3 Tbsp. extra virgin olive oil (or coconut oil, organic butter or ghee)

1 medium red onion, chopped (reserve some for topping, if desired)

3 cloves garlic, chopped

2 Tbsp. chili powder

2 tsp. ground cumin

1 poblano chili pepper, seeded and diced

2 Portobello mushrooms, stemmed and chopped

2 cups frozen corn (preferably organic), thawed

2 14 oz. cans no-salt-added pinto beans

1 14 oz. can no-salt-added diced tomatoes

1 1/2 cups water

3/4 tsp. sea salt, or to taste (may also use Herbamare®* seasoning salt)

1/2 tsp. black pepper, or to taste

Optional additions: Greek yogurt, diced fresh tomato and/or cilantro

Optional: Serve with warmed corn, teff or rice tortillas


Heat oil in large pot over medium heat.

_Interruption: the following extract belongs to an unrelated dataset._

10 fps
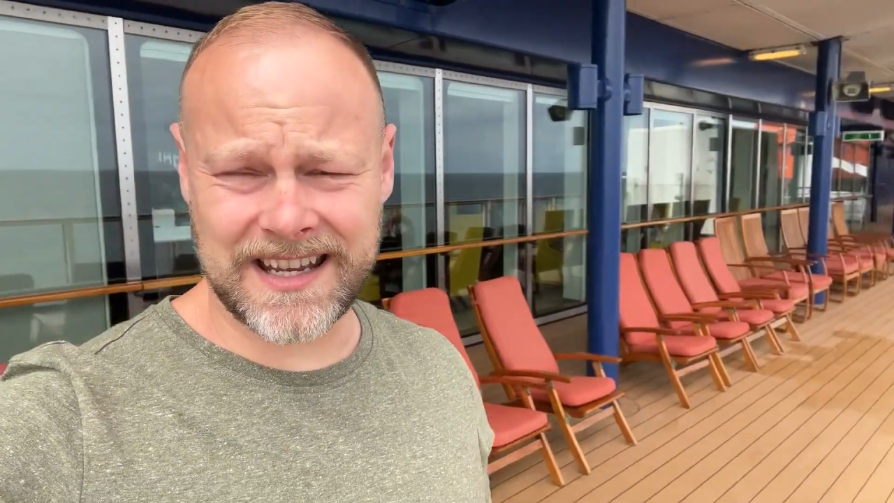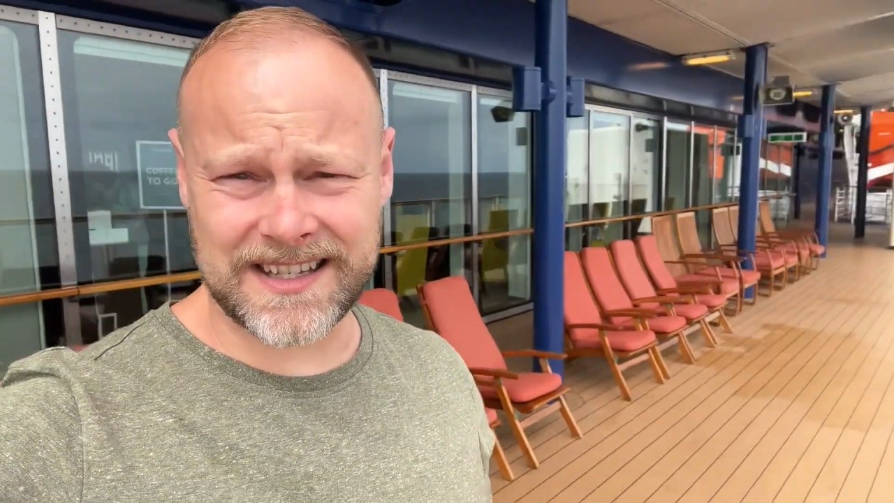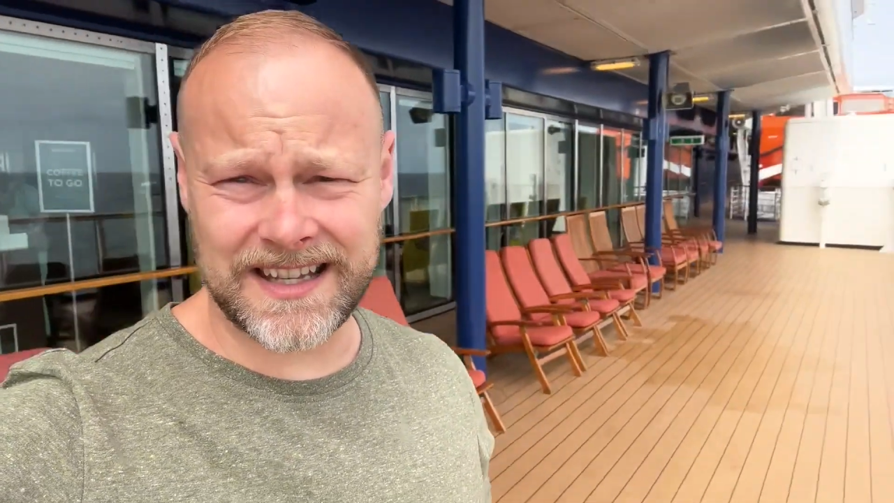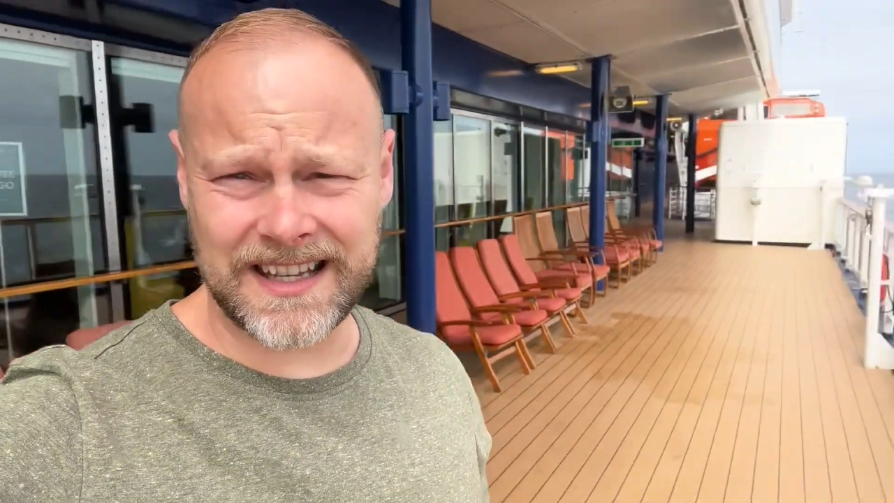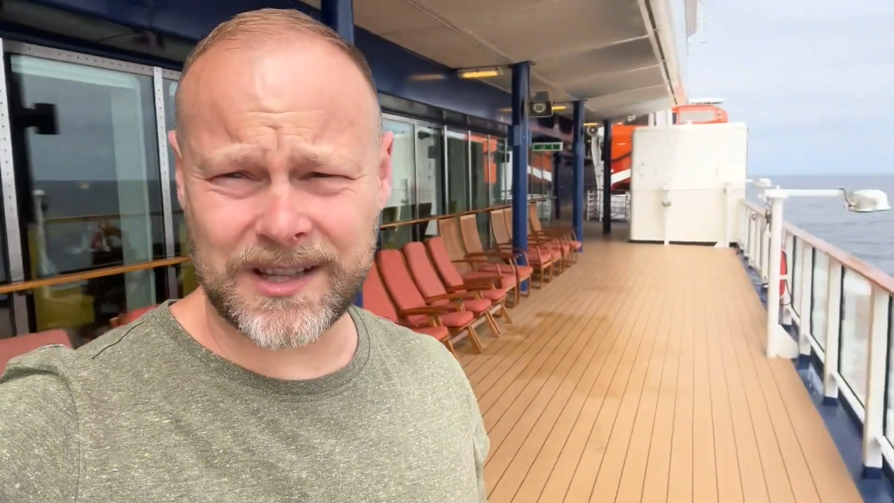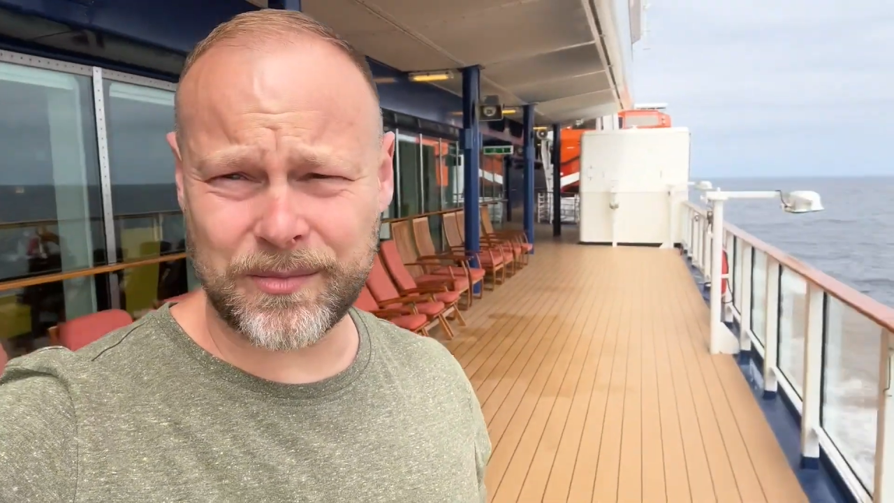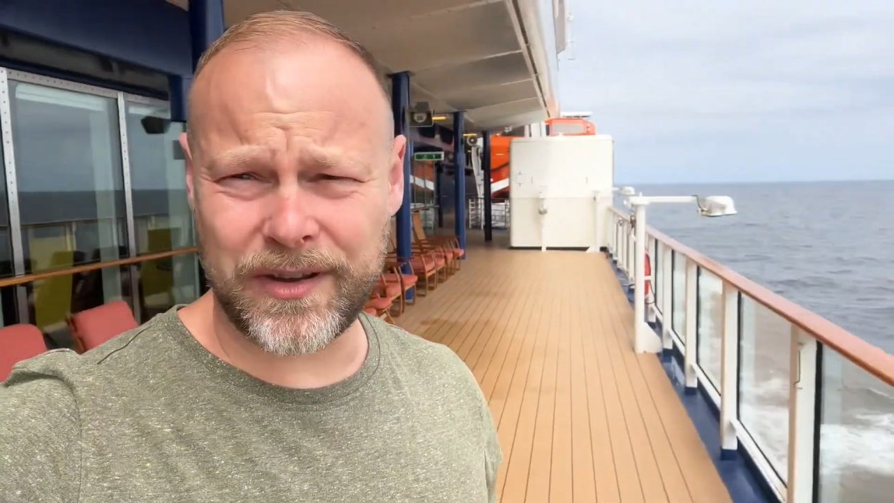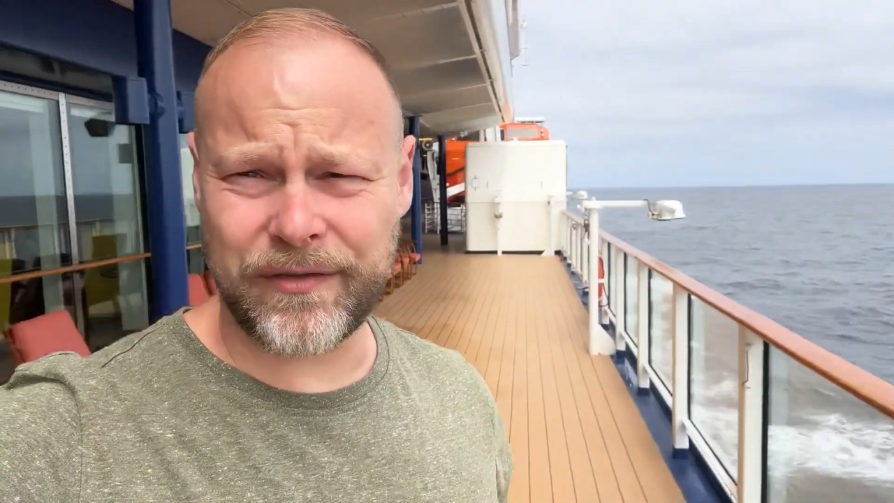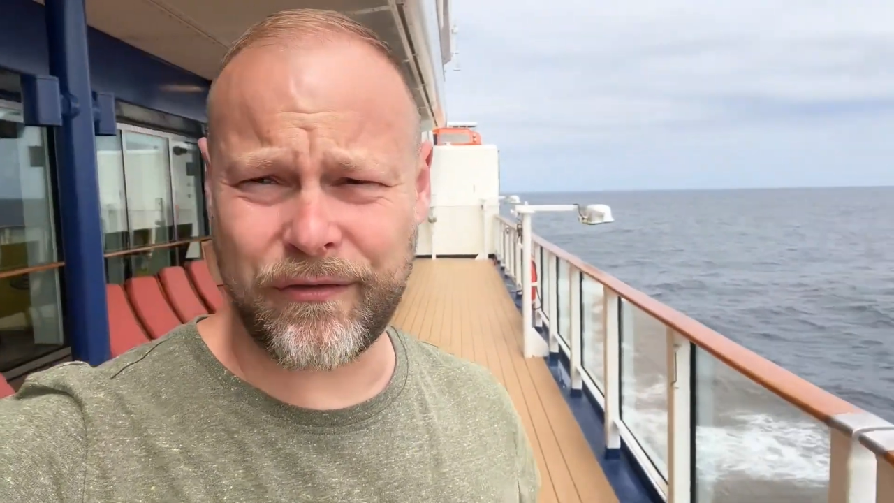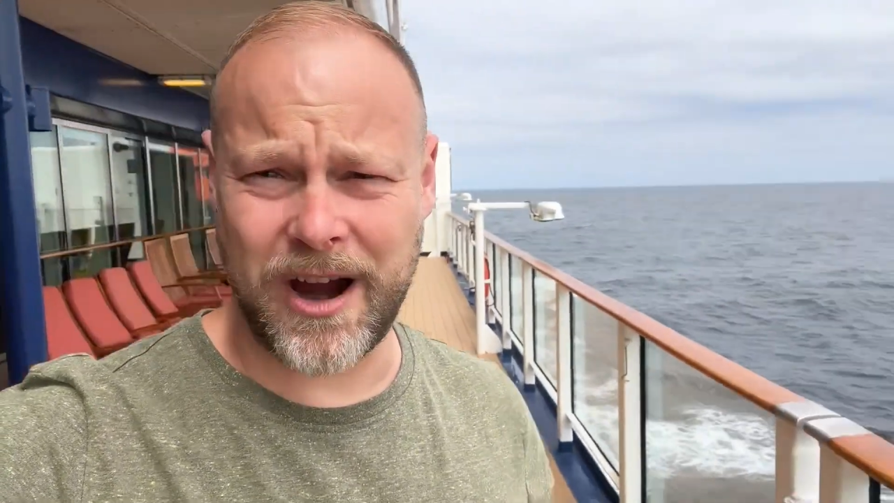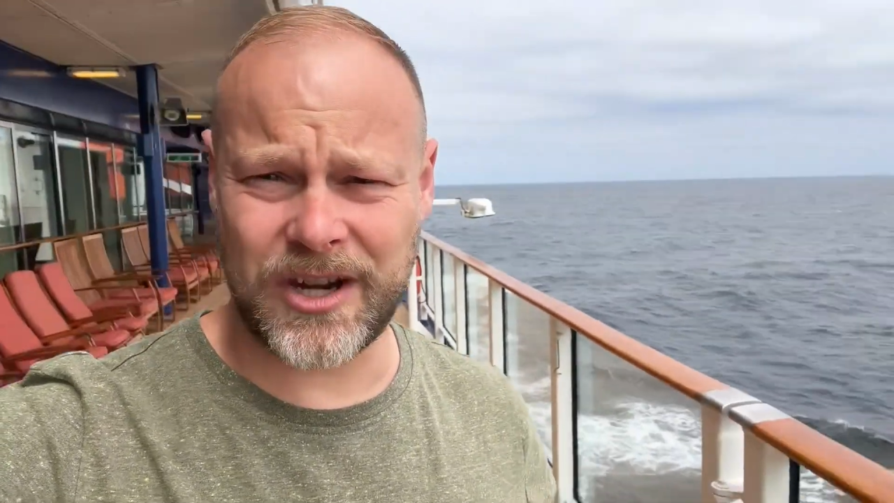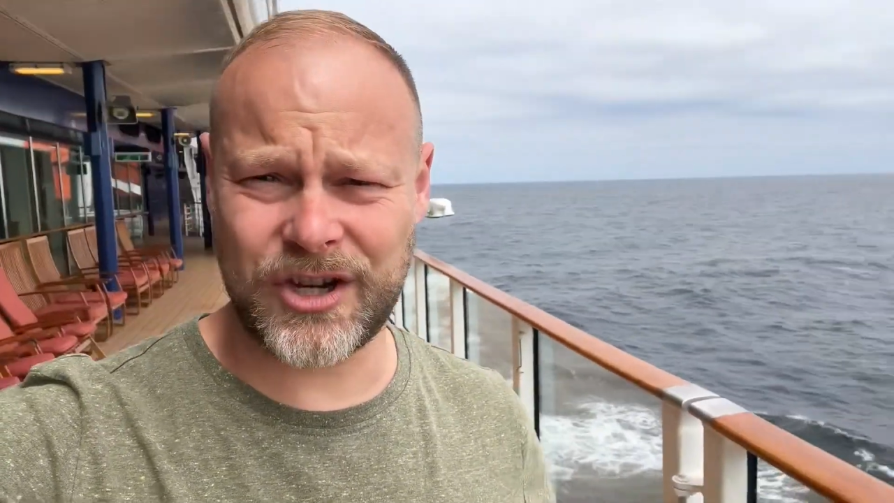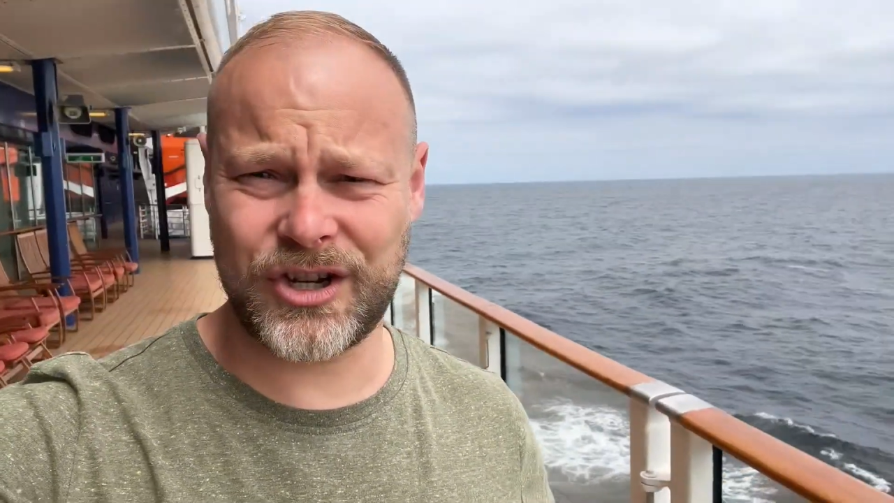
It's a little bit fresh.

Add all but a few tablespoons of the chopped red onion. Stir in garlic, chili powder and cumin and cook. Stir occasionally until the onion begins to soften, about three minutes. Add the poblano, mushrooms and corn and cook. Stir occasionally, until just tender, about three more minutes. Add beans, tomatoes,1 1/2 cups water, 3/4 tsp. salt or Herbamare and 1/2 tsp. pepper. Bring to a boil then stir and reduce heat to medium. Simmer, stirring occasionally, until vegetables are tender and the chili thickens, about 20 minutes. If needed, adjust salt/pepper. Divide chili among bowls and add desired toppings.

*Herbamare is an herb blend created by Alfred Vogel who was a Swiss phytotherapist, nutritionist and writer. It is sold at Whole Foods, online or other natural foods stores.